TASK DIRECTIONS: Repeat only the lines between the one with "[0:04.50-0:05.40]" and the end of the material below, both ends included. Omit any picture.

AVAILABLE RECORDS:
● ● ●

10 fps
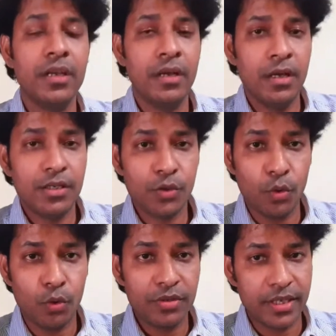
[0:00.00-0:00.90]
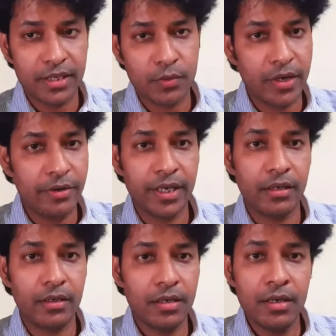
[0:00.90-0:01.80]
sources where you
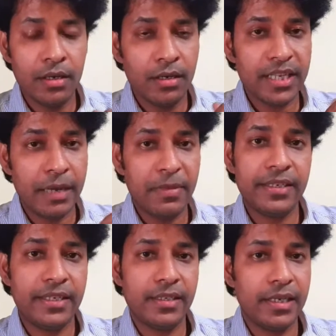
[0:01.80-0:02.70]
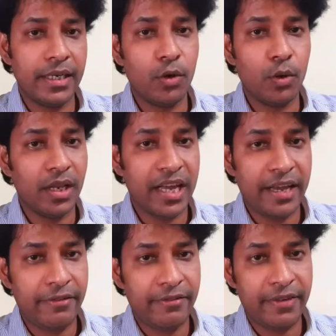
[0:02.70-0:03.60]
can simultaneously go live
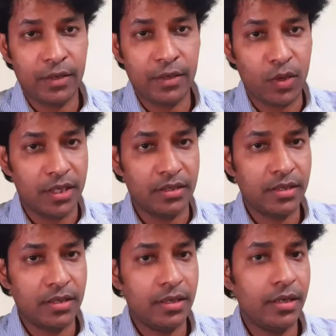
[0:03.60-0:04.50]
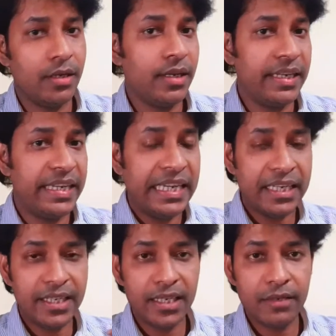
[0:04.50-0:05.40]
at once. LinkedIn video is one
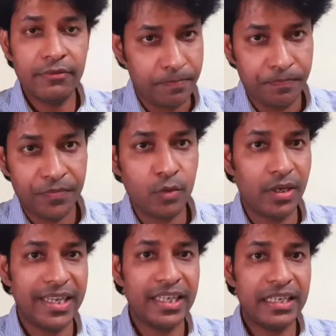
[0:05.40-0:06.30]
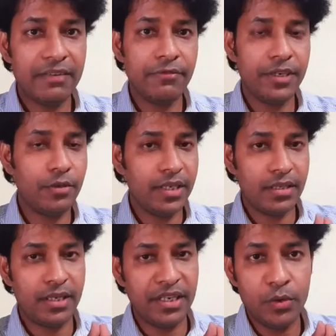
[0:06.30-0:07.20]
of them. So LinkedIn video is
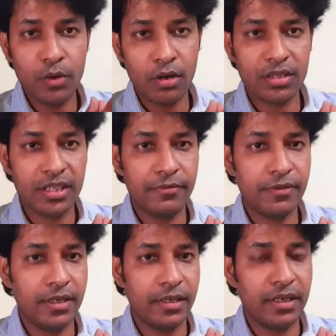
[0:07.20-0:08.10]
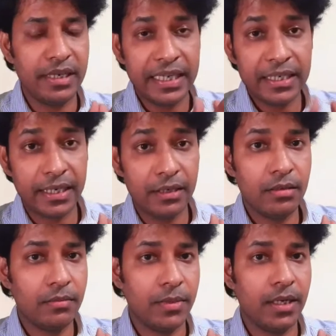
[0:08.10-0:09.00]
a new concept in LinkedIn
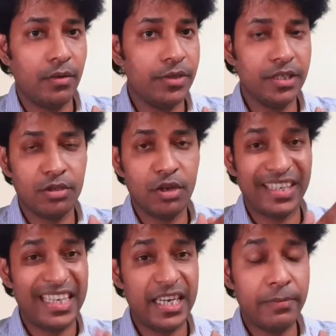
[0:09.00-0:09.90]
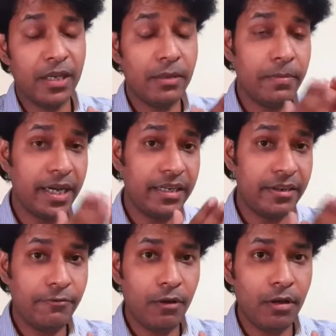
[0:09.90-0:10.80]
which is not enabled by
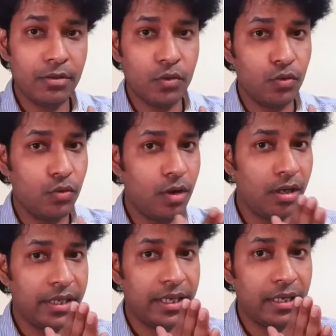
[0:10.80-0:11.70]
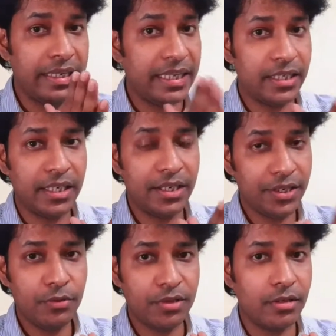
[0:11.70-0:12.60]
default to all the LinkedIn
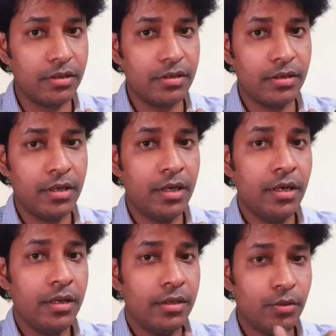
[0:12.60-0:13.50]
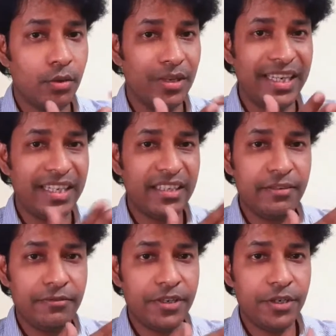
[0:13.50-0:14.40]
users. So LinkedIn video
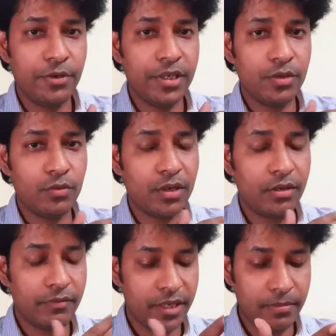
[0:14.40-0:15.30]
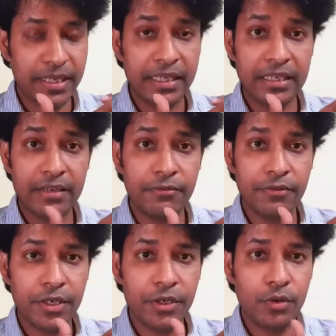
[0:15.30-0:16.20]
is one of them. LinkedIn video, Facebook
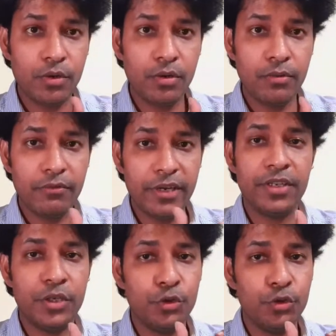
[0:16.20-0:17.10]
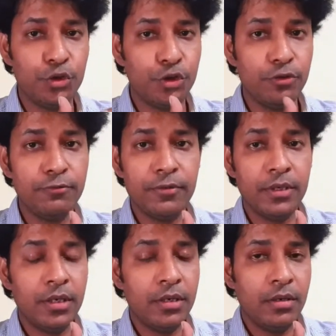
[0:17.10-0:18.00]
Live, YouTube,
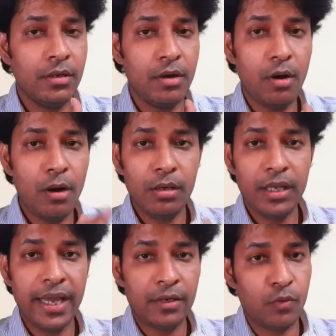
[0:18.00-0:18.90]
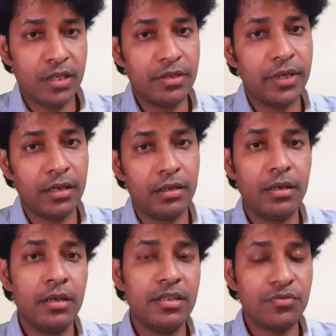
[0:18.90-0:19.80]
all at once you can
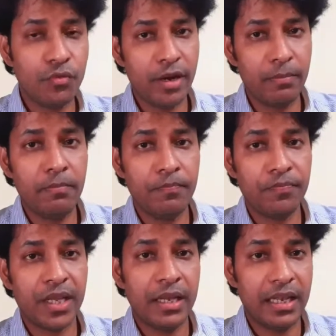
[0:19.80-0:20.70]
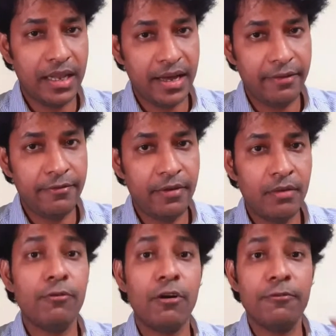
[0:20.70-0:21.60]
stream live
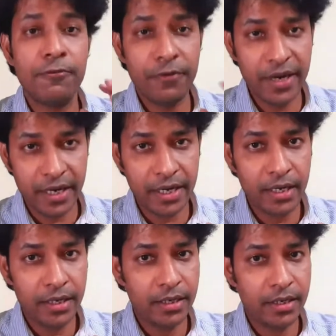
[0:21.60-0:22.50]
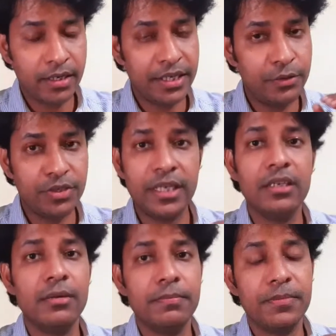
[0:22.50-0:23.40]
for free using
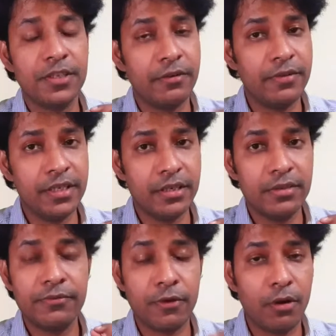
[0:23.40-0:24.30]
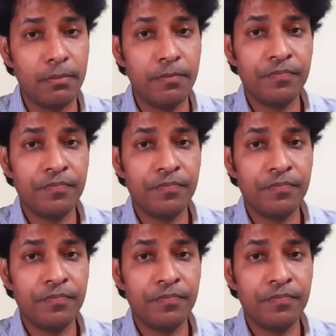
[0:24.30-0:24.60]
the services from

● ● ●

ANSWER AREA:
[0:04.50-0:05.40]
at once. LinkedIn video is one
[0:05.40-0:06.30]
[0:06.30-0:07.20]
of them. So LinkedIn video is
[0:07.20-0:08.10]
[0:08.10-0:09.00]
a new concept in LinkedIn
[0:09.00-0:09.90]
[0:09.90-0:10.80]
which is not enabled by
[0:10.80-0:11.70]
[0:11.70-0:12.60]
default to all the LinkedIn
[0:12.60-0:13.50]
[0:13.50-0:14.40]
users. So LinkedIn video
[0:14.40-0:15.30]
[0:15.30-0:16.20]
is one of them. LinkedIn video, Facebook
[0:16.20-0:17.10]
[0:17.10-0:18.00]
Live, YouTube,
[0:18.00-0:18.90]
[0:18.90-0:19.80]
all at once you can
[0:19.80-0:20.70]
[0:20.70-0:21.60]
stream live
[0:21.60-0:22.50]
[0:22.50-0:23.40]
for free using
[0:23.40-0:24.30]
[0:24.30-0:24.60]
the services from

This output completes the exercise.